Uzatmalara iyi başlamak da önemliydi zira karşımızdakilerin insani duyguları yokmuşcasına nereye kadar dayanacaklarını kestirmek güçtü. Farkın çok kırılgan bir aralıkta gidip gelmesi keskin bıçaktı bizim için her ne kadar ev sahibi de olsak. Maç boyunca ne yapması gerekiyorsa en doğru şekilde yapan tribünümüz özellikle uzatmalarda 6. adam rolünü de üstlendi her savunmada bir kişi fazla gibiydik zaten son beş dakikada yalnızca 5 -beş- sayı yememiz de bunun en iyi göstergesi.
Sophia Young'un üçlüğünden sonrasını ise hatırlamıyorum, yok o kısım bende. O attı, İtalyan'lar nihayet insani bir refleks gösterip yanlış bir tercih yaptılar ve bir Avrupa Kupası daha sarı kırmızı renklerle ülkemize geldi.
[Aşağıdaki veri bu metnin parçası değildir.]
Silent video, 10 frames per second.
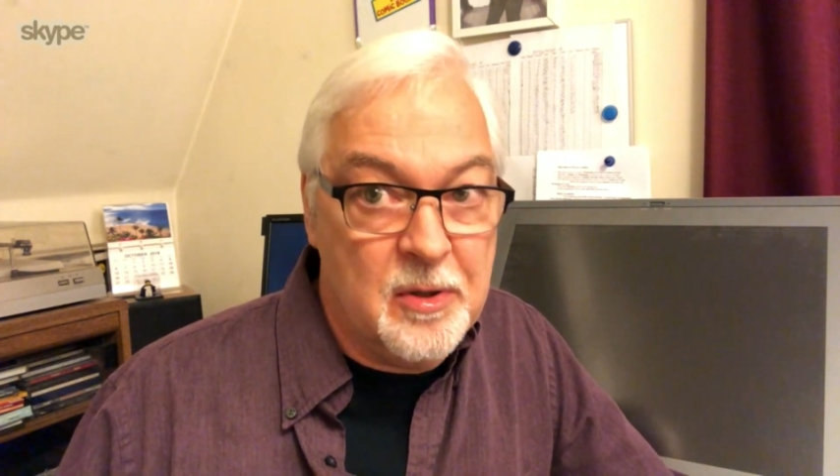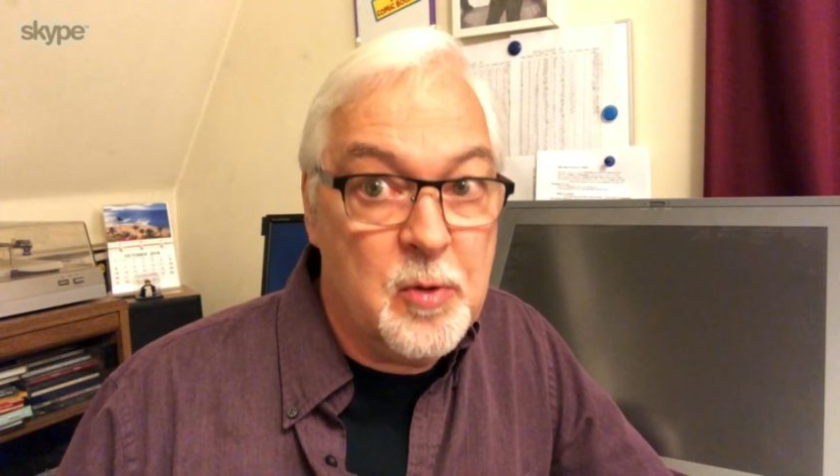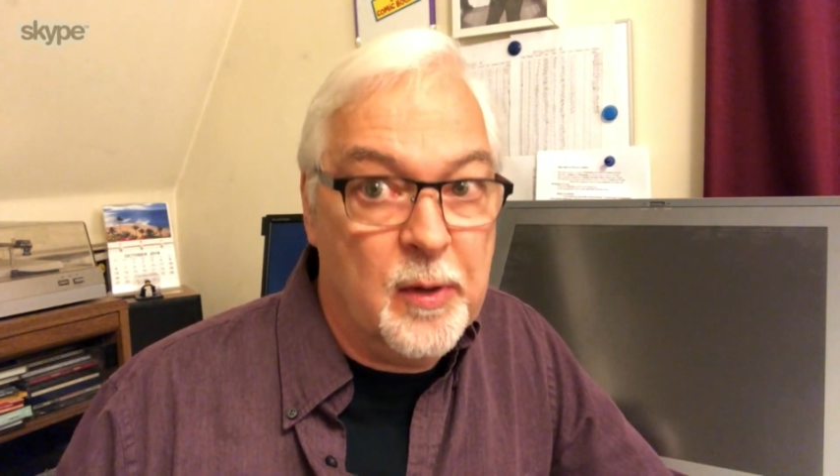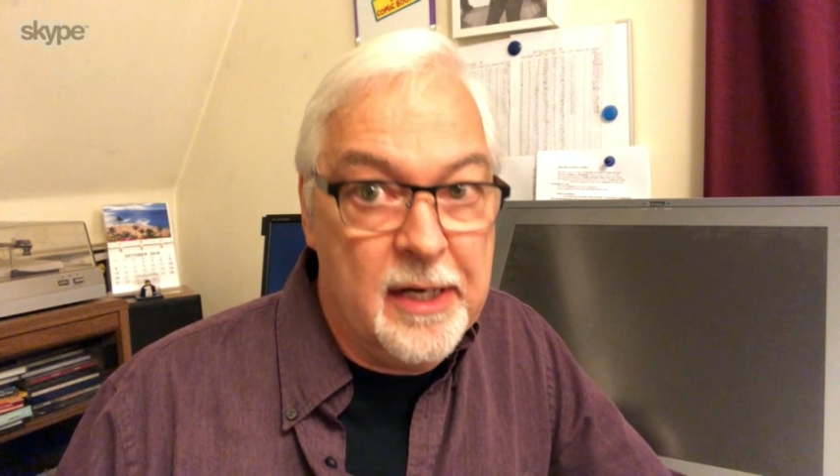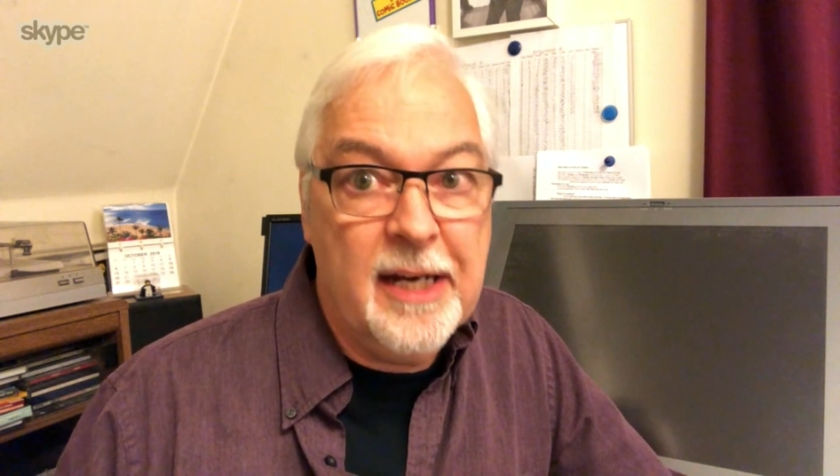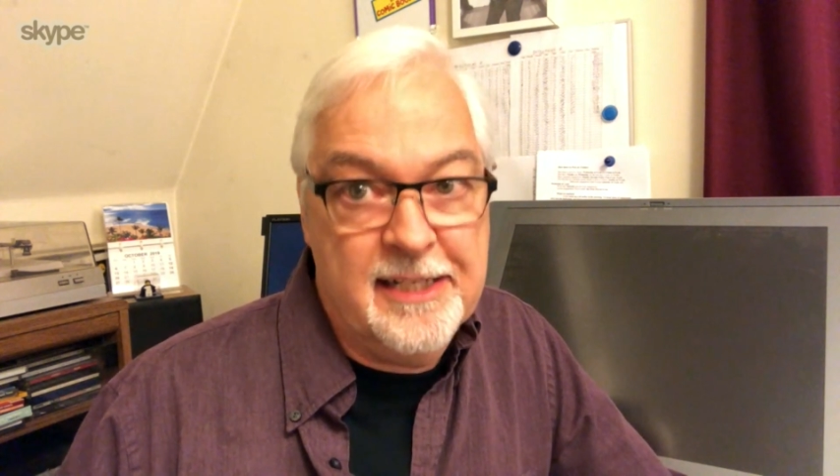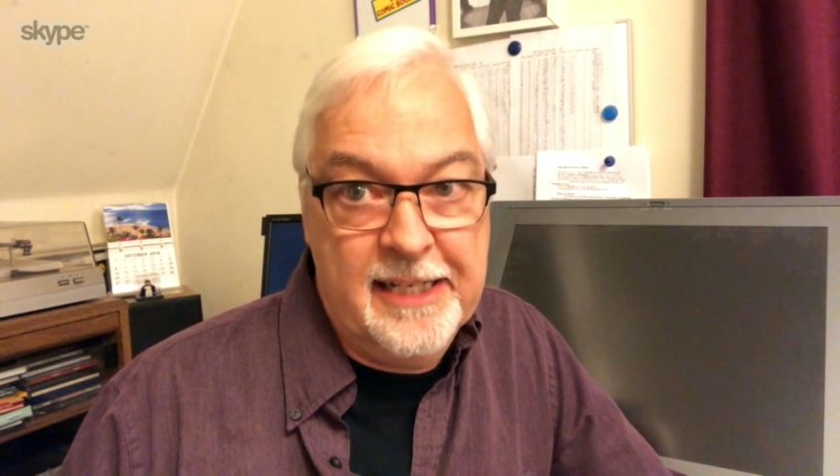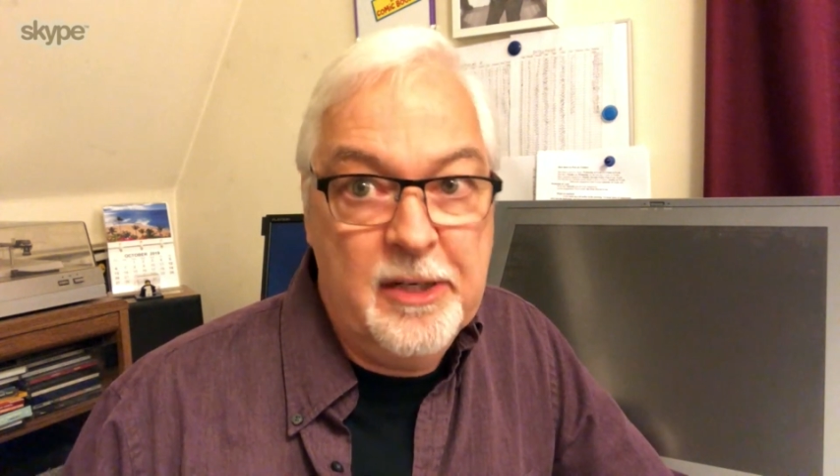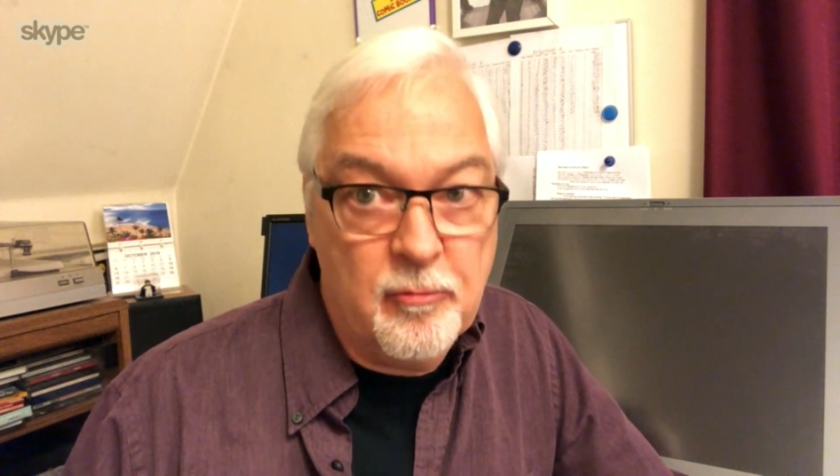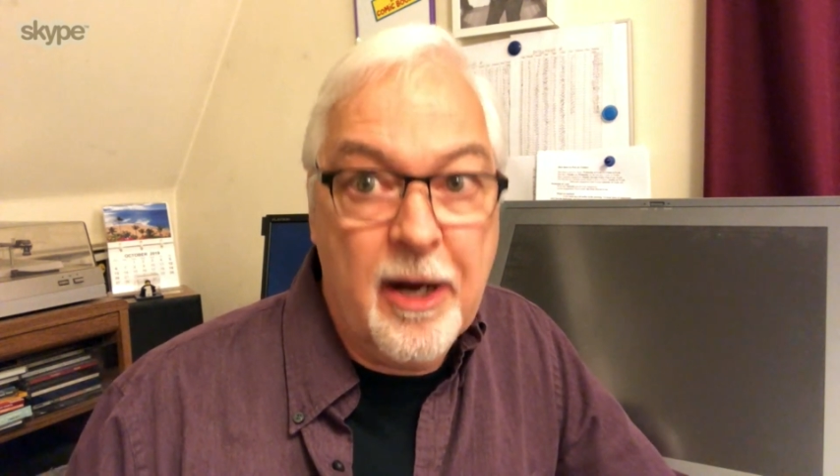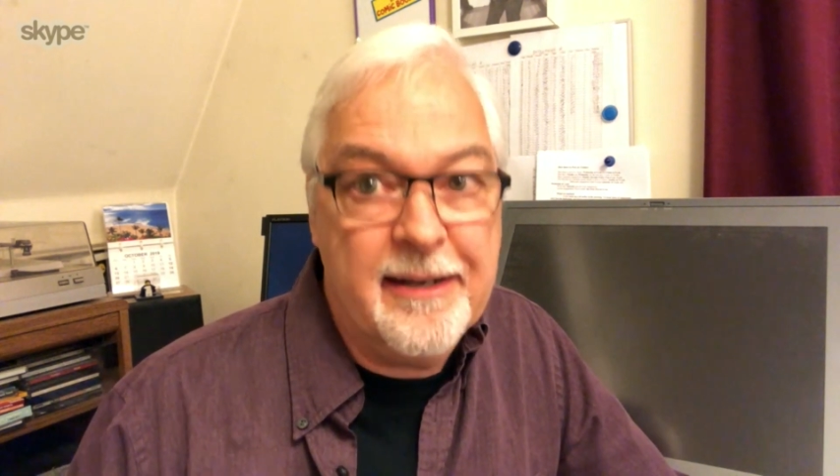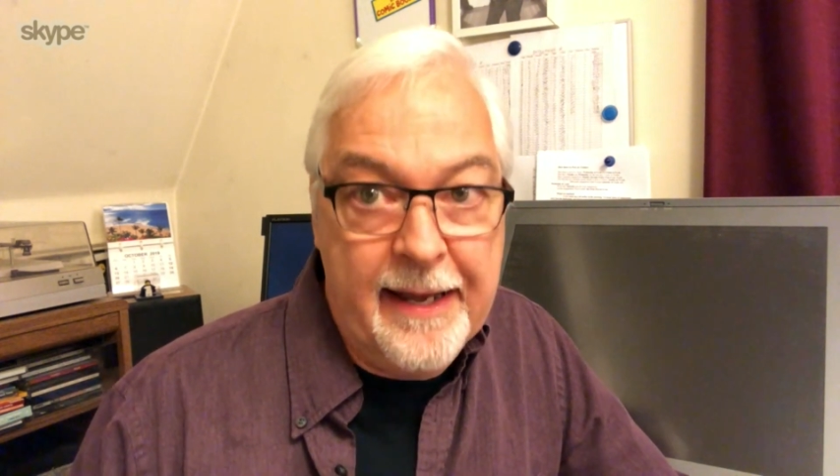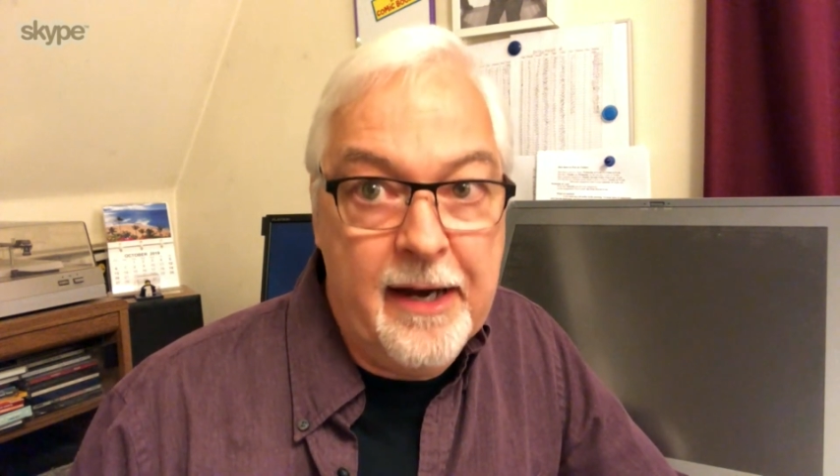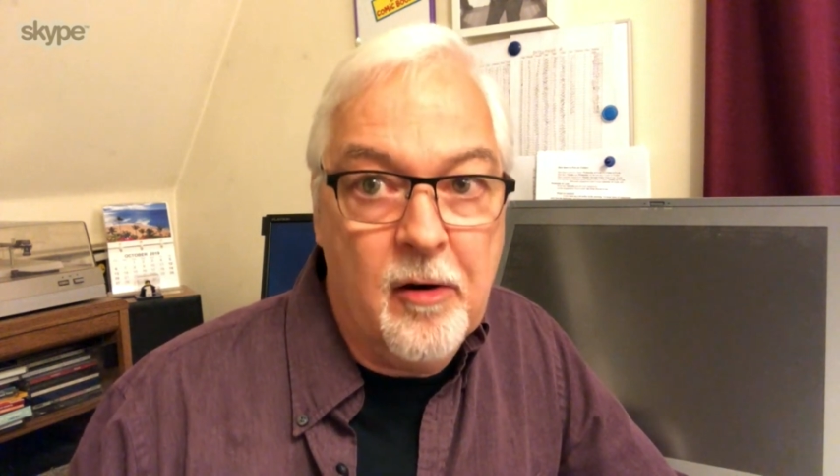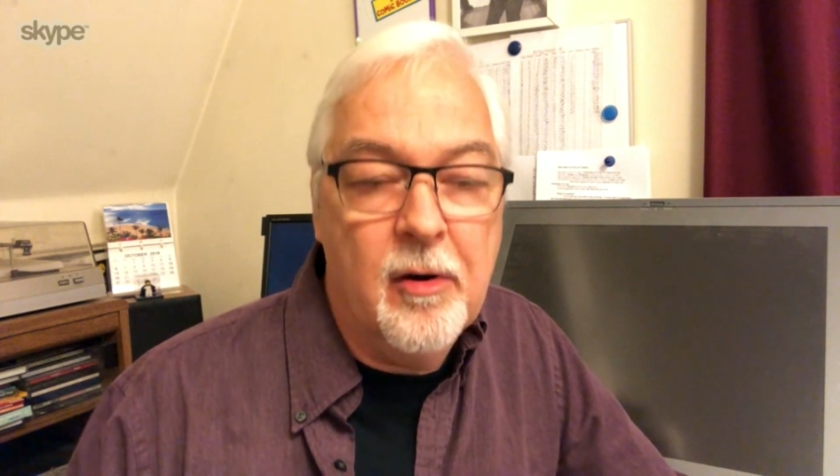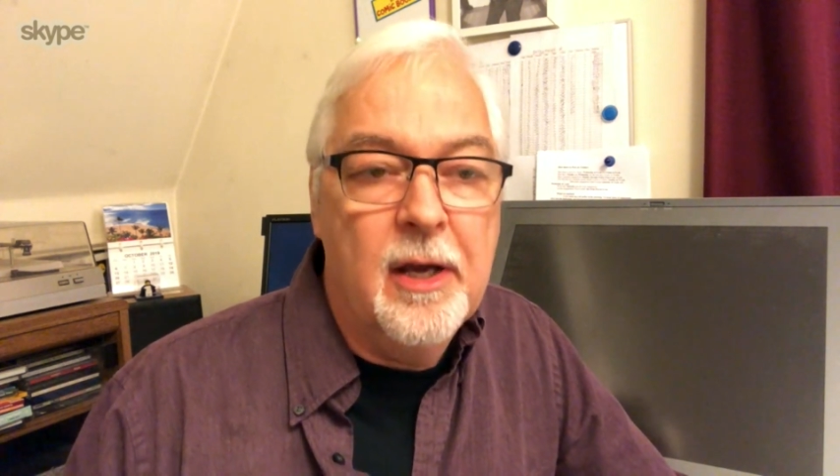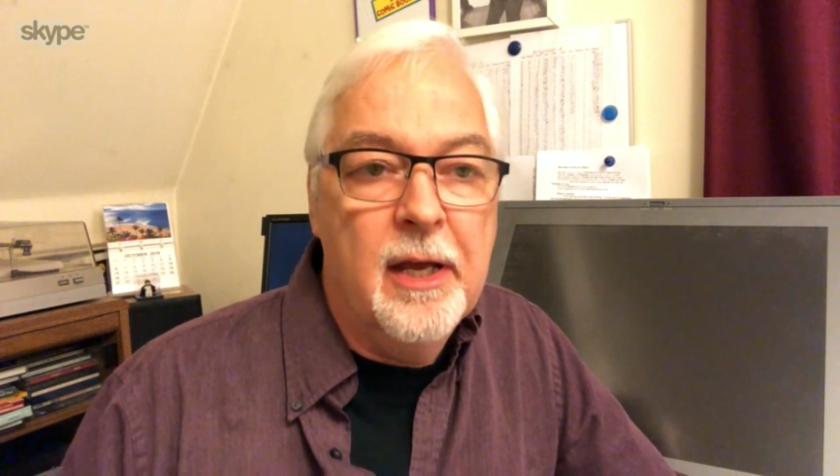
2019 right now,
Maç sonu açıklamalarını daha sonra indirip izlerken ise özellikle merak ettiğim bir konu vardı, Cem Akdağ'ın isminin geçip geçmeyeceğini merak ediyordum. Ne başkan, ne şube yöneticisi kimse ağzına almadı. Bu şubenin varlığını birilerine hatırlatan, ayağa kalkmasına, dinamizm kazanmasına yol açan, bugünkü başarı yolunda meşaleyi tutan kişi Cem Akdağ'dır. Vefa önemlidir ve gereklidir, emeklerin için teşekkürler Cem Akdağ. Aynı şekilde Hakan Acer'in de büyük emekleri var bu takım üzerinde, onu da atlamamamız gerekiyor. Bu şekilde devam edersek yazının sonu gelmez muhtemelen herkesin emeği var bu kupada ama dediğim gibi Cem Akdağ'ı pas geçmek yakışmadı o açıklamaları yapanlara.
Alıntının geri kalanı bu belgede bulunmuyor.